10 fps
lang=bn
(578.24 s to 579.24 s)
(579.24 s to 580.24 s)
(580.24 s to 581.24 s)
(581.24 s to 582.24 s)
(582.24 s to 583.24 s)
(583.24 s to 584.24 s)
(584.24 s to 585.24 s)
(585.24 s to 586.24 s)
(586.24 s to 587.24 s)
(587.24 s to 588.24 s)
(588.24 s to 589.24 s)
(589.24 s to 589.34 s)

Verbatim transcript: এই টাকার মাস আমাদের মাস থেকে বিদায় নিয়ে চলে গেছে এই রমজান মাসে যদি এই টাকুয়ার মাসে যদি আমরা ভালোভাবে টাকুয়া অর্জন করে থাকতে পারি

..........

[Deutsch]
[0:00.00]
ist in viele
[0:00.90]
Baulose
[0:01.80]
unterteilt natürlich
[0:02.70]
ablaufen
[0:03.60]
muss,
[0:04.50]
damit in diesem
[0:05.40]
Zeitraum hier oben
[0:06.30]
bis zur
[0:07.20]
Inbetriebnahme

..........

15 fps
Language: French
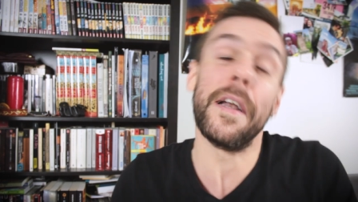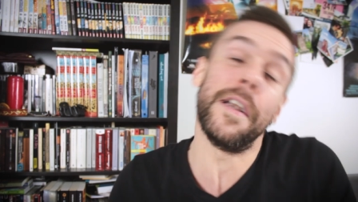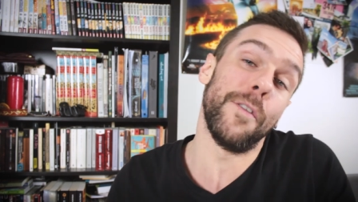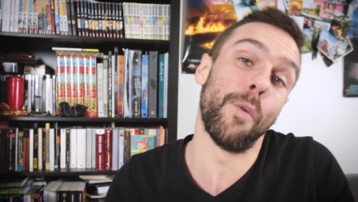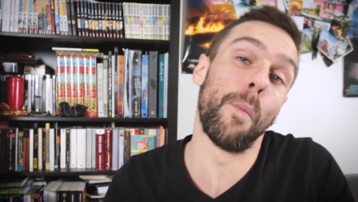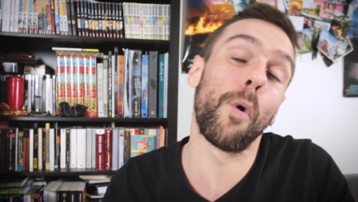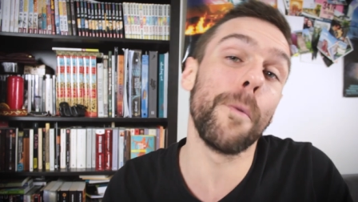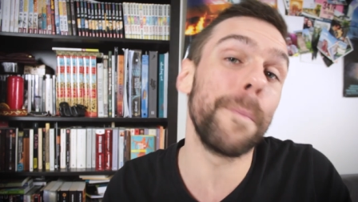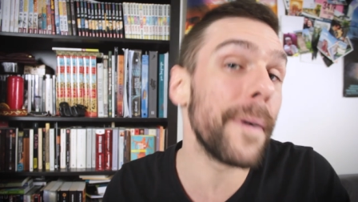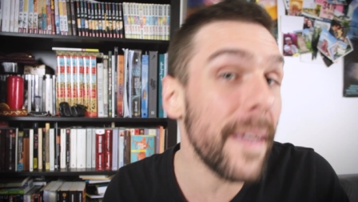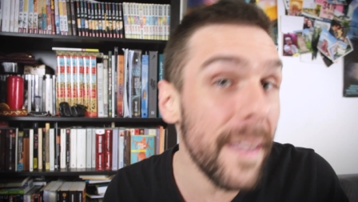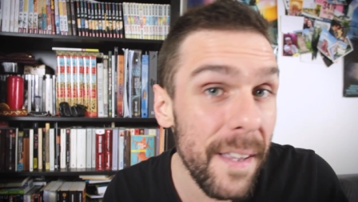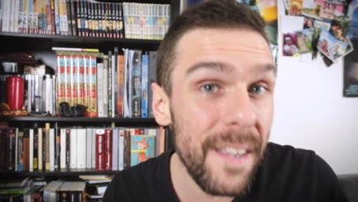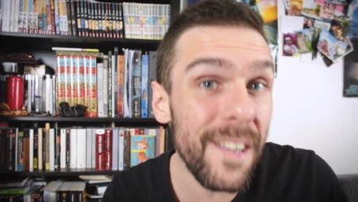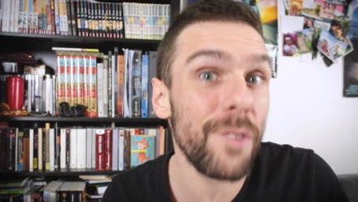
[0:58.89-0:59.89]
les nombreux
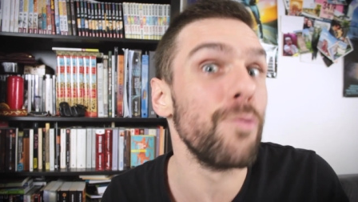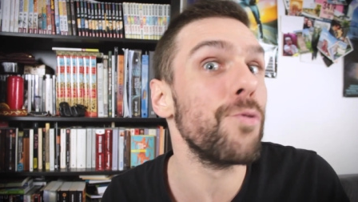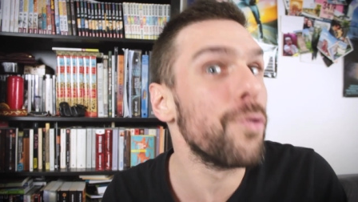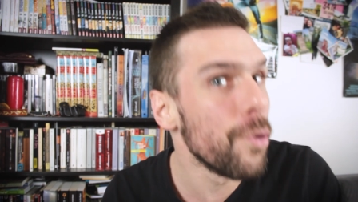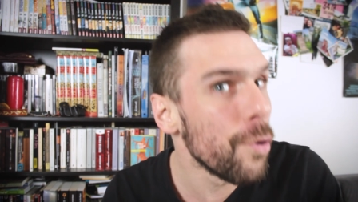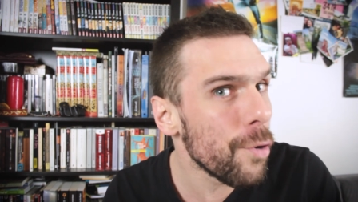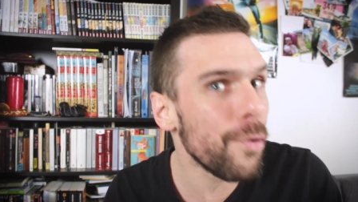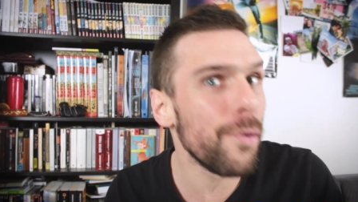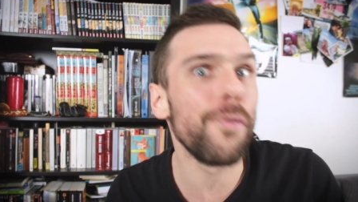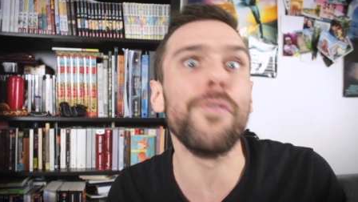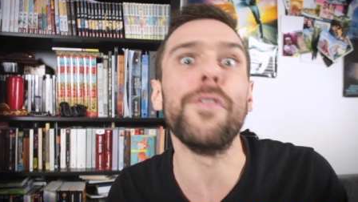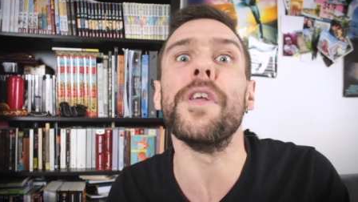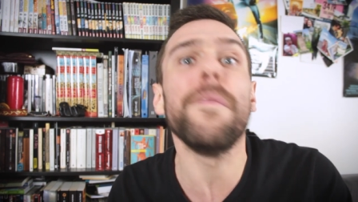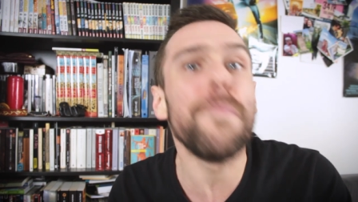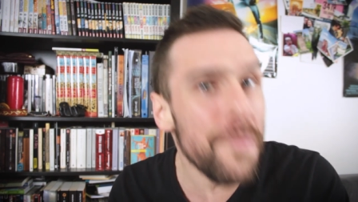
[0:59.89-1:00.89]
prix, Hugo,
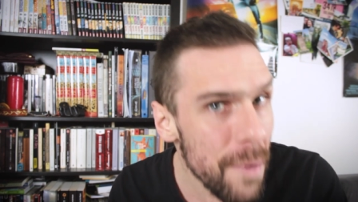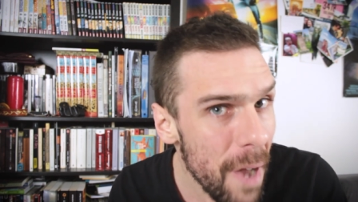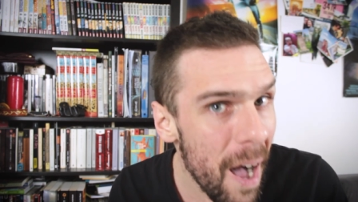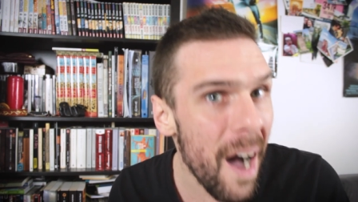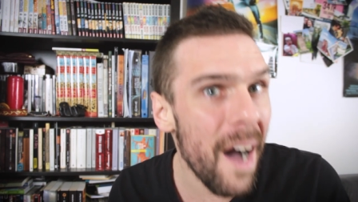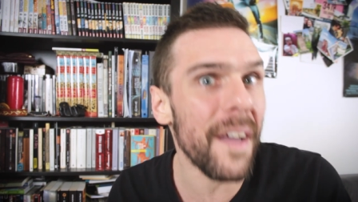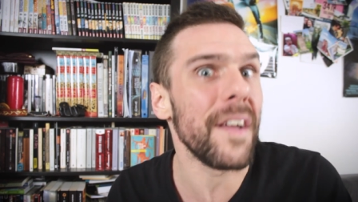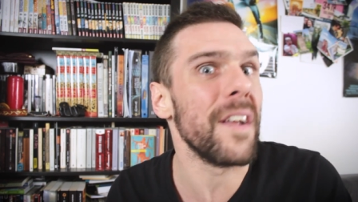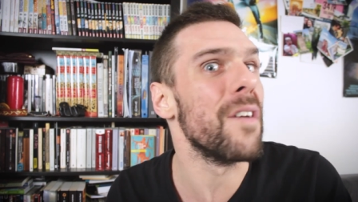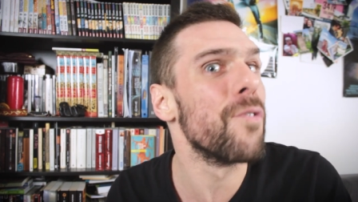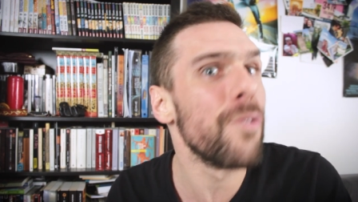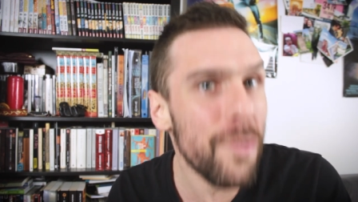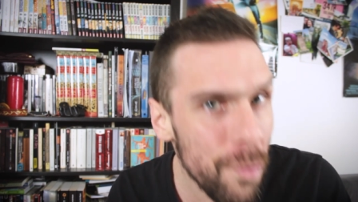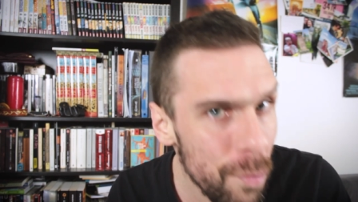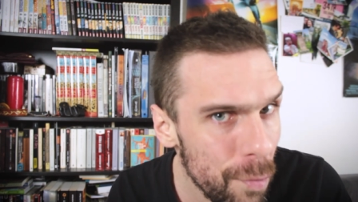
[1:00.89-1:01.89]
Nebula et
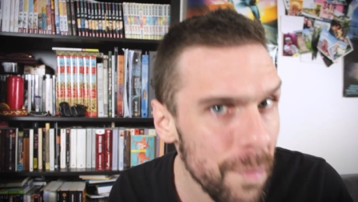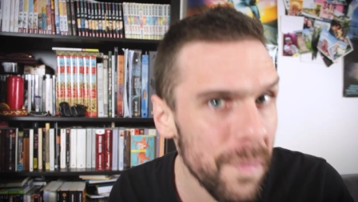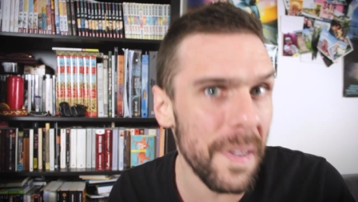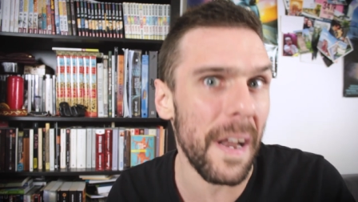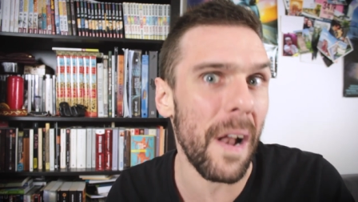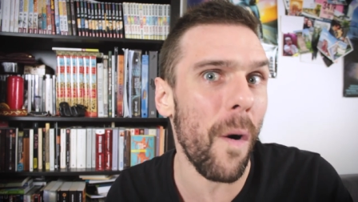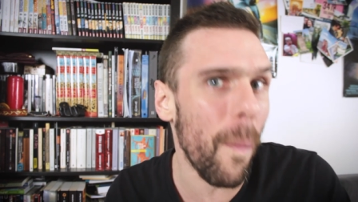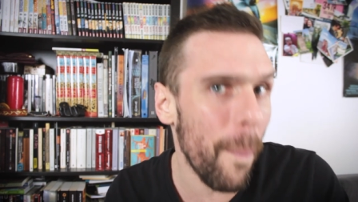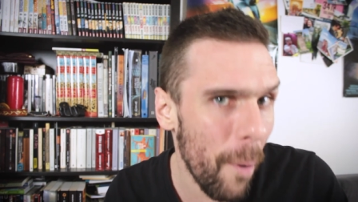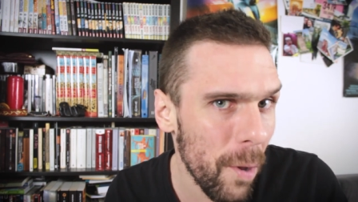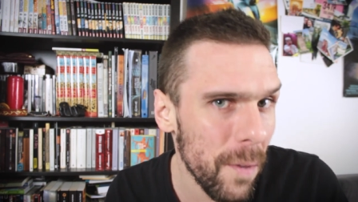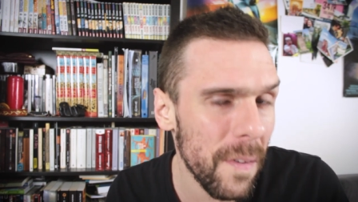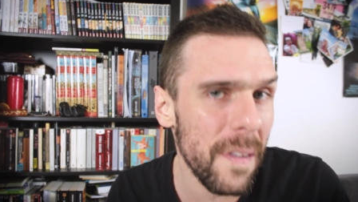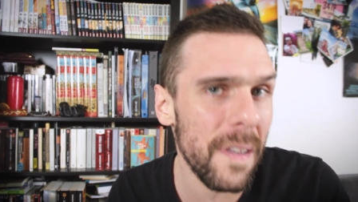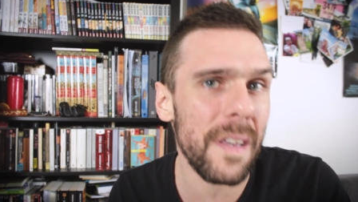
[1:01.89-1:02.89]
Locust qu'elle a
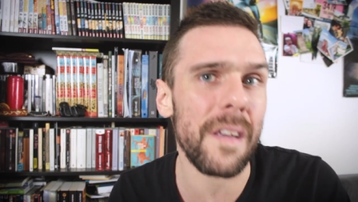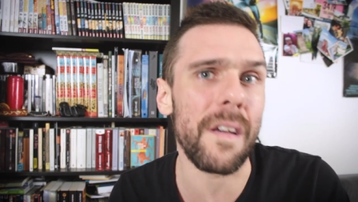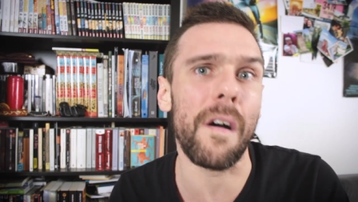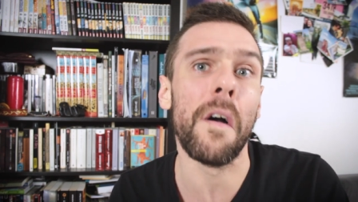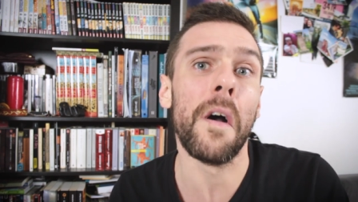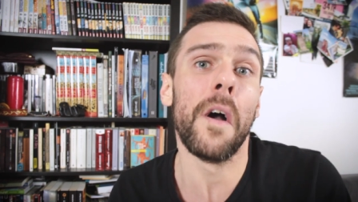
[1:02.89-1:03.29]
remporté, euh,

..........

◆ **Description of the task**: Copy out each line of the data above, exactly, if it lies between the line holding "(586.24 s to 587.24 s)" and the line holding "Verbatim transcript: এই", inclusive; copy no other line.

◆ **Answer box**:
(586.24 s to 587.24 s)
(587.24 s to 588.24 s)
(588.24 s to 589.24 s)
(589.24 s to 589.34 s)

Verbatim transcript: এই টাকার মাস আমাদের মাস থেকে বিদায় নিয়ে চলে গেছে এই রমজান মাসে যদি এই টাকুয়ার মাসে যদি আমরা ভালোভাবে টাকুয়া অর্জন করে থাকতে পারি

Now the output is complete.